As I Please: John Pearson Reflects on the Shame of the Twin Towers

Not those Twin Towers, of 9/11 fame. The twin towers on my mind are those which, for millions across the world, represent Notre Dame Cathedral on the Ile de La Cité in Paris. This is the facade that my wife and I remember still from our first trip in the 1970s and which we have tried to view on every visit since. The cathedral is certainly a crowd-puller and we’ve been in the crowd time and time again.

How I would feel had St Paul’s Cathedral, a place for which I have some affection, been in similar danger of burning to the ground? I guess that if I were a Londoner, able to watch first hand as the dome melted away, its timbers ablaze and with its interior treasures consumed by a vicious fire, my tense fear and eventual sadness would match those of my Parisian counterparts. I guess that all across Britain, just as all across France, the eventual sadness would be a shared one. For St Paul’s speaks of London, England, just as Notre Dame speaks of Paris, France. Brought up in York myself, I was saddened when fire destroyed the roof of the Minster back in 1984. I confess that I shared in the initial popular desire to see its splendid high ceilings restored to their full glory.

So what possible ‘shame’ can there be? Its roots sprang, for me, from a letter sent to the Metro (free paper) of Thursday 18th April. Here, Tom from Worcester dared question the targeting of the expenditure needed to restore Notre Dame to its former glory. As he points out, certain billionaires have already pledged hundreds of millions (perhaps thousands of millions by now). Added to this, there is talk of funds coming in from the rest of France. World-wide concern suggests that even expats and foreigners will also contribute towards its re-construction. Might I tentatively share Tom from Worcester’s unease that, whilst the French and others will undoubtedly rush to pour thousands of millions into this one building, they and others are less keen, by far, to pour such money into people-related schemes (here he cites starving children in Africa or the measures necessary to stop climate change).
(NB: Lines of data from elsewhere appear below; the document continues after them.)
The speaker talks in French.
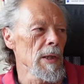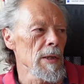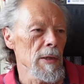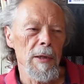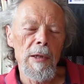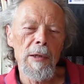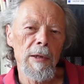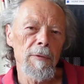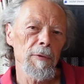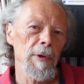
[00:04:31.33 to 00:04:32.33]

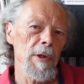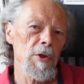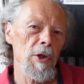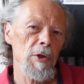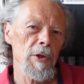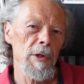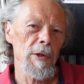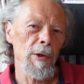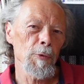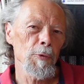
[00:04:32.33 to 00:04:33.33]
C'est-à-dire qu'il faut aller
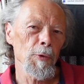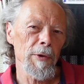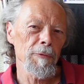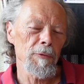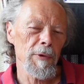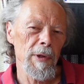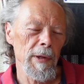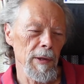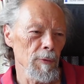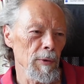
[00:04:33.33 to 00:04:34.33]
chercher en dehors des
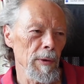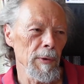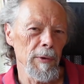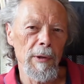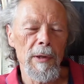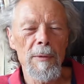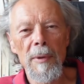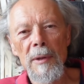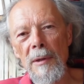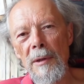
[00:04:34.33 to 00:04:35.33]
frontières, et notamment dans les
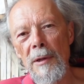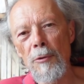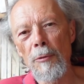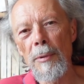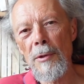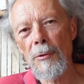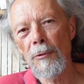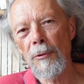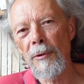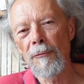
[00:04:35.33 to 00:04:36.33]
pays qui ne sont pas
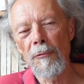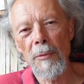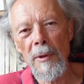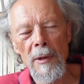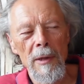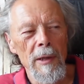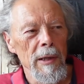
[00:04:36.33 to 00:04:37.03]
encore développés,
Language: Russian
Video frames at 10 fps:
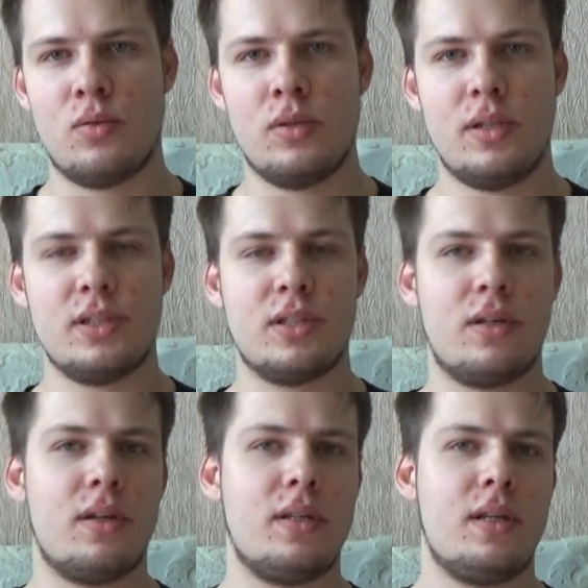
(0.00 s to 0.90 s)
он
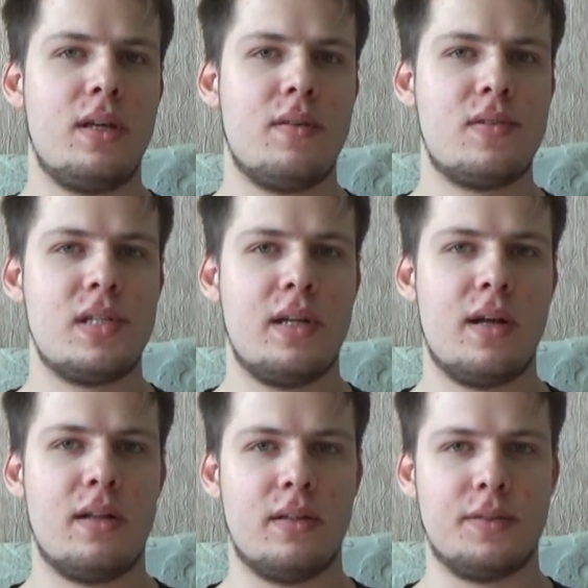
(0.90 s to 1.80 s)
лично не
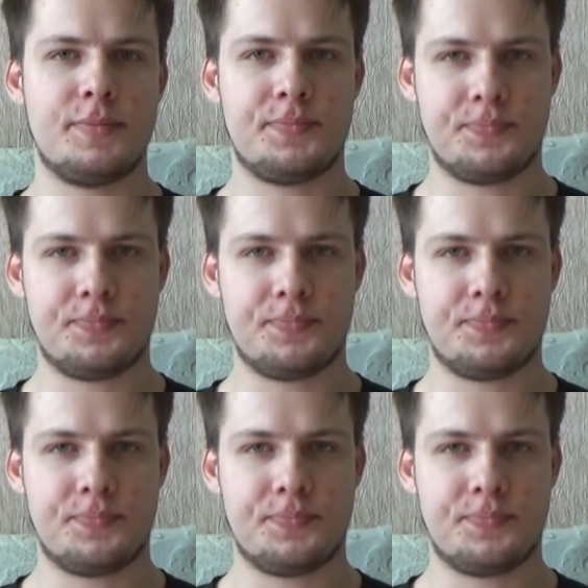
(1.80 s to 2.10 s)
вселял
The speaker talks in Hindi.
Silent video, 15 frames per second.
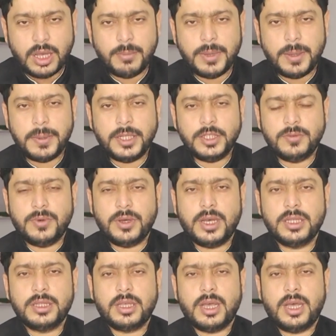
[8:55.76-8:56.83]
अम्माबाद
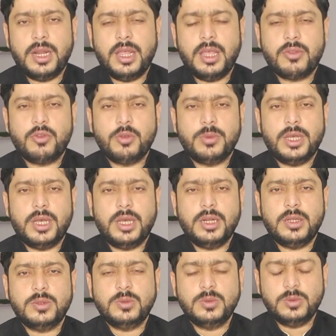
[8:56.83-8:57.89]
फ़क़त कल
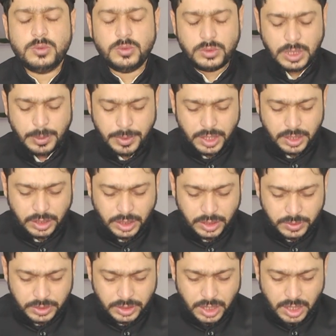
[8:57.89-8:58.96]
सुबहान तबारक
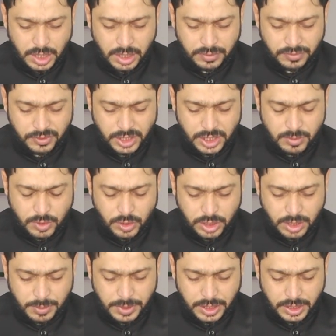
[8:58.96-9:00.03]
वाली
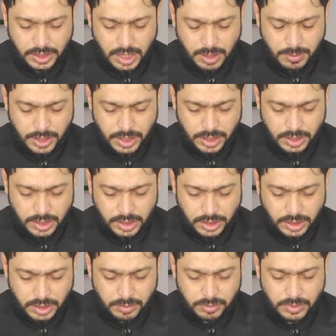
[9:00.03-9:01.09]
महकम किताब
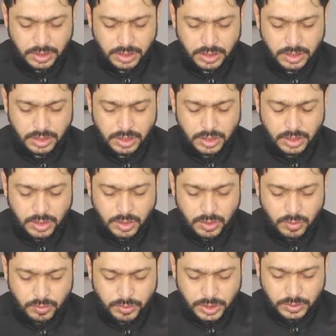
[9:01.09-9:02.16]
करीम
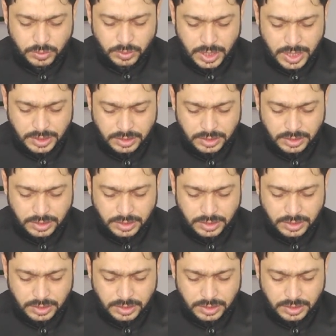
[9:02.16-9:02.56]
वहुआ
The fire at Notre Dame places us on the horns of a dilemma. Should we be spending vast sums to replace a building when the early Church had no buildings – the Church was about people not buildings (and for many it still is)? Against this, set Christ’s reported words suggesting that a bit of lavish devotional spending now and then (he was referring to the costly spikenard) might outweigh the alternative of giving such money to the poor: ‘the poor you will always have with you’. I have touched on this dilemma in the past, (Sofia 118) discussing Civic Monies spent on the provision of Christmas as against the negligible dent such monies could make in the Social Services deficit. Maybe Notre Dame, like these annual Christmas Lights, so cheers the hearts of Parisians that it should not be lightly laid aside. And in addition to its aesthetic and spiritual value, it is important for the jobs it provides those who care for it and for the tourist income it generates, obliquely or directly, for the city.

Perhaps the real shame is that this great cathedral did not burn down altogether, for then there would have been far less incentive for costly restoration of the parts which did not. A simpler building could have been put up to replace it, housing the treasures saved from the original, together with a record of its place in the nation’s history and literature. Perhaps if vast sums of money were to be routed into Paris there should be some expenditure on a small but tasteful museum and chapel, set perhaps in a specially designed garden such as was constructed for 9/11. The remaining billions could form the foundation of a hardship fund of some sort for the benefit of the less fortunate people of this splendid city. This last could serve as a beacon to the rest of France and even to the World.

John Pearson is Chair of SOF Trustees and Editor of Portholes.